**Stored data**
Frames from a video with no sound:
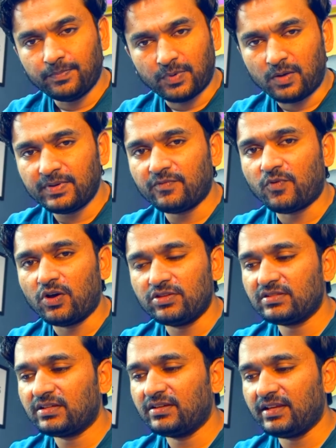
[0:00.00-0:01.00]
Prompt
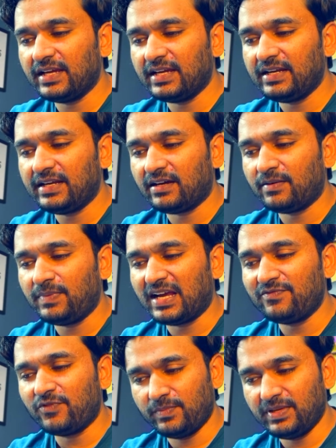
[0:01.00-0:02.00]
was, create a
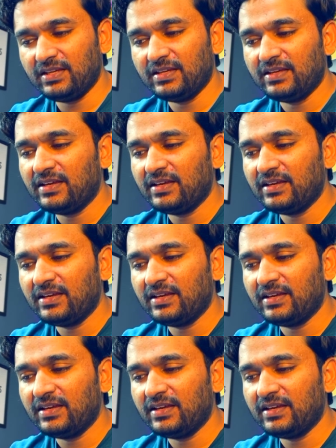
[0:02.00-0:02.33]
plan for me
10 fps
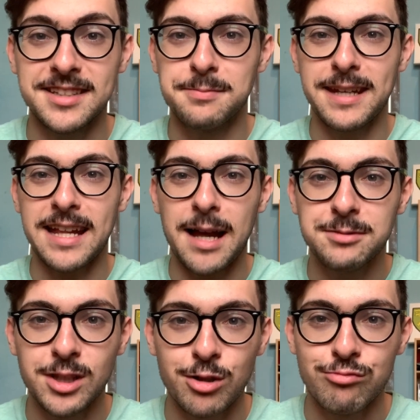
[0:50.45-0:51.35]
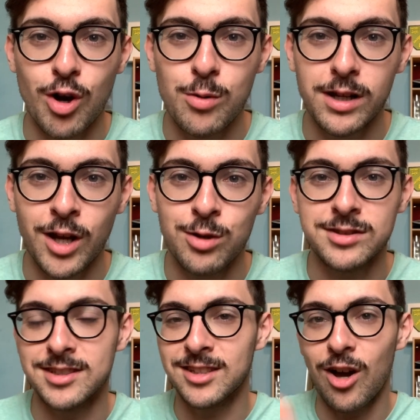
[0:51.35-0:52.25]
It's been an absolute roller
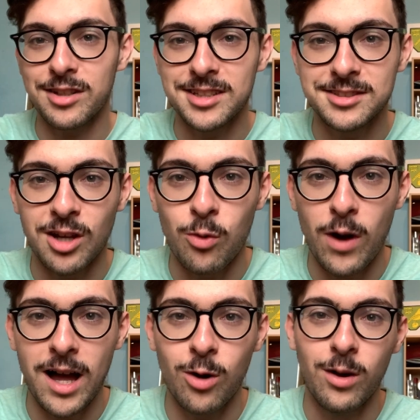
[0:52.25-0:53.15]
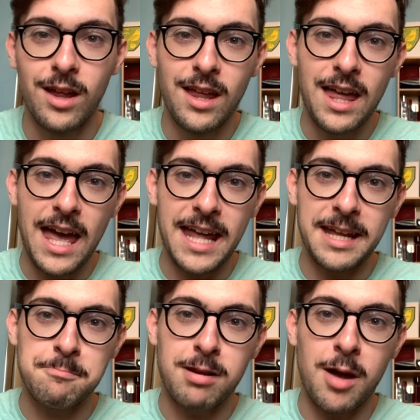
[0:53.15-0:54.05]
coaster, starting so well and
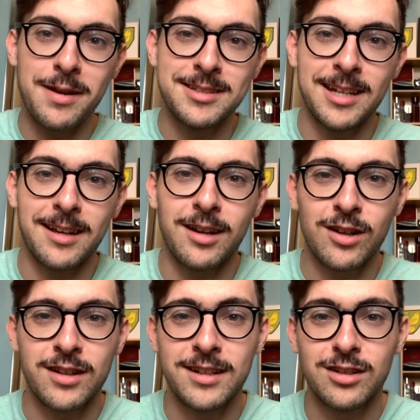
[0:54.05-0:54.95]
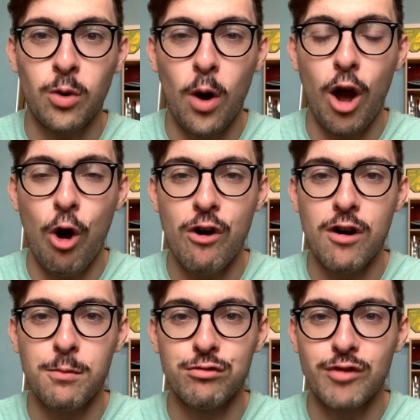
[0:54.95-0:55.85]
then plummeting into quite a
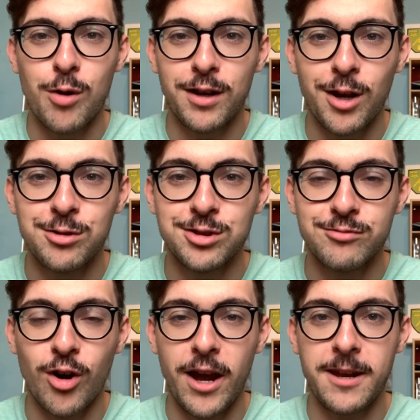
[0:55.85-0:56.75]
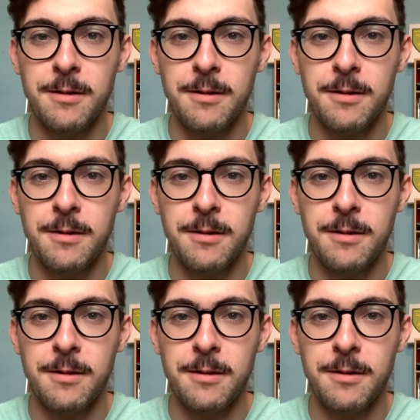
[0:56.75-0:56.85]
horrible roller coaster ride.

**Work required**
Only the lines from the one with "[0:51.35-0:52.25]" through the final line of the entries belong in the answer, set down exactly, with both ends included and no pictures.

**Exercise output**
[0:51.35-0:52.25]
It's been an absolute roller
[0:52.25-0:53.15]
[0:53.15-0:54.05]
coaster, starting so well and
[0:54.05-0:54.95]
[0:54.95-0:55.85]
then plummeting into quite a
[0:55.85-0:56.75]
[0:56.75-0:56.85]
horrible roller coaster ride.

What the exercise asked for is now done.